Tous les partis, tous les corps, toutes les communautés ont ainsi plusieurs auteurs qui se moulent les uns sur les autres.

(D) S’il mourut vierge. ] Quelques pères de l’Église ont soutenu l’affirmative [5], et les hérétiques, dont je parlerai ci-dessous, qui prenaient leur nom d’Abel, la soutenaient aussi : cependant il ne paraît guère probable à ceux qui croient qu’Abel a vécu cent vingt-neuf ans qu’il soit mort garçon. Il était alors trop nécessaire de peupler le monde pour se piquer de continence. Le père Salian ne fait pas difficulté de reconnaître que le célibat d’Abel n’est nullement vraisemblable ; ni de montrer que saint Jérôme et saint Augustin n’ont point douté de son mariage[6], et que saint Irénée n’a point dit ce que Gérébrard lui a fait dire[7] ; savoir, qu’Abel a été vierge, prêtre et martyr : trois qualités qui ont été cause que l’on a dit que l’Église avait commencé en lui. C’est un autre auteur qui lui attribue ces trois belles qualités[8]. Mais s’il fallait que la tradition d’Eutychius, qui sera rapportée ci-dessous, fût véritable, il ne faudrait plus révoquer en doute la virginité d’Abel ; car sa mort, selon cette tradition, précéda le mariage des deux frères.

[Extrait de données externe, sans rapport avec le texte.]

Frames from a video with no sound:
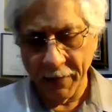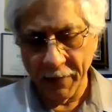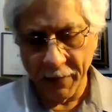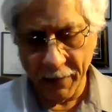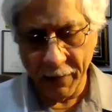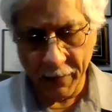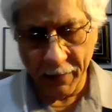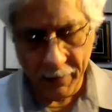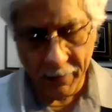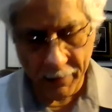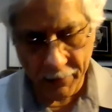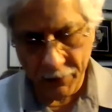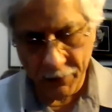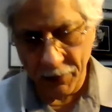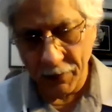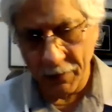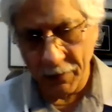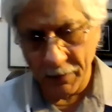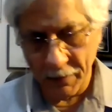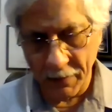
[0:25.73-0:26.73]

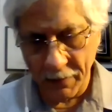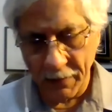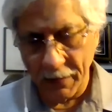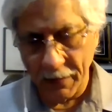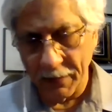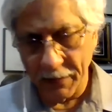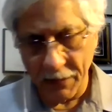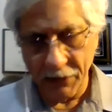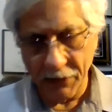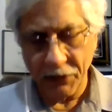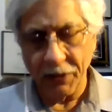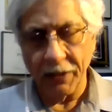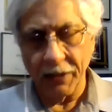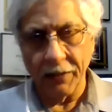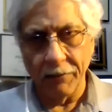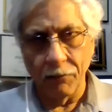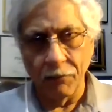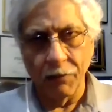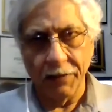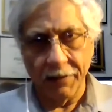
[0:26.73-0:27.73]
as I
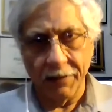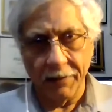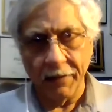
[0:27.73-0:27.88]
shared with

(E) Ait été une dispute de religion. ] Le Targum de Jérusalem débite que, lorsque Caïn et Abel furent aux champs, celui-là soutint qu’il n’y avait ni jugement, ni juge, ni vie éternelle, ni récompense pour les justes, ni peine pour les impies ; et que le monde n’avait pas été crée par la miséricorde de Dieu, ni n’était point gouverné par sa miséricorde : attendu, dit-il à son frère, que mon oblation n’a pas été acceptée, et que la vôtre l’a été. Abel lui répondit selon les mêmes paroles dont Caïn s’était servi, si ce n’est qu’il mit le oui où l’autre avait mis le non : et quant au principal grief, sa réponse fut de dire que, parce que ses œuvres avaient été meilleures que celles de Caïn, son oblation avait plu, et non pas celle de Caïn. La dispute s’étant échauffée, Caïn se jeta sur Abel et le tua[9]. Ce fut un mauvais commencement des disputes de religion, et un fâcheux présage des désordres épouvantables qu’elles devaient causer dans le monde. Voilà de plus un exemple de la sotte vanité

  1. Voyez ce qui sera rapporté ci-dessous. remarque (F) du Targum de Jérusalem, et des Annales d’Entychius
  2. Cunæus de Rep. Hebr., lib. I, cap. III.
  3. Saint Romuald, Abrégé chronol.
  4. Ovidius, Metam., lib. II, v. 13.
  5. Saint Jérôme, saint Basile, saint Ambroise, dans Cornel. à Lapide, in Genes., cap. IV, v. 2 ; mais le P. Salian, Annalium tom. I, pag. 184, montre que saint Jérôme n’a pas été de ce sentiment.
  6. Salianus, Annalium tom. I, pag. 184.
  7. Chronol., lib. I.
  8. Auctor mirab. Sucræ Script. apud August. tom. III, lib. I, cap. III, citante Saliano, Annalium tom. I, pag. 153.
  9. Paraphr. Hierosolym. apud Fagium, citante Saliano, tom. I, pag. 188. Voyez sur ce sujet divers jeux de rhétorique de Jean Bisselius, jésuite allemand, Illustr. Ruinarom Decad. I, pag. 228 et seq.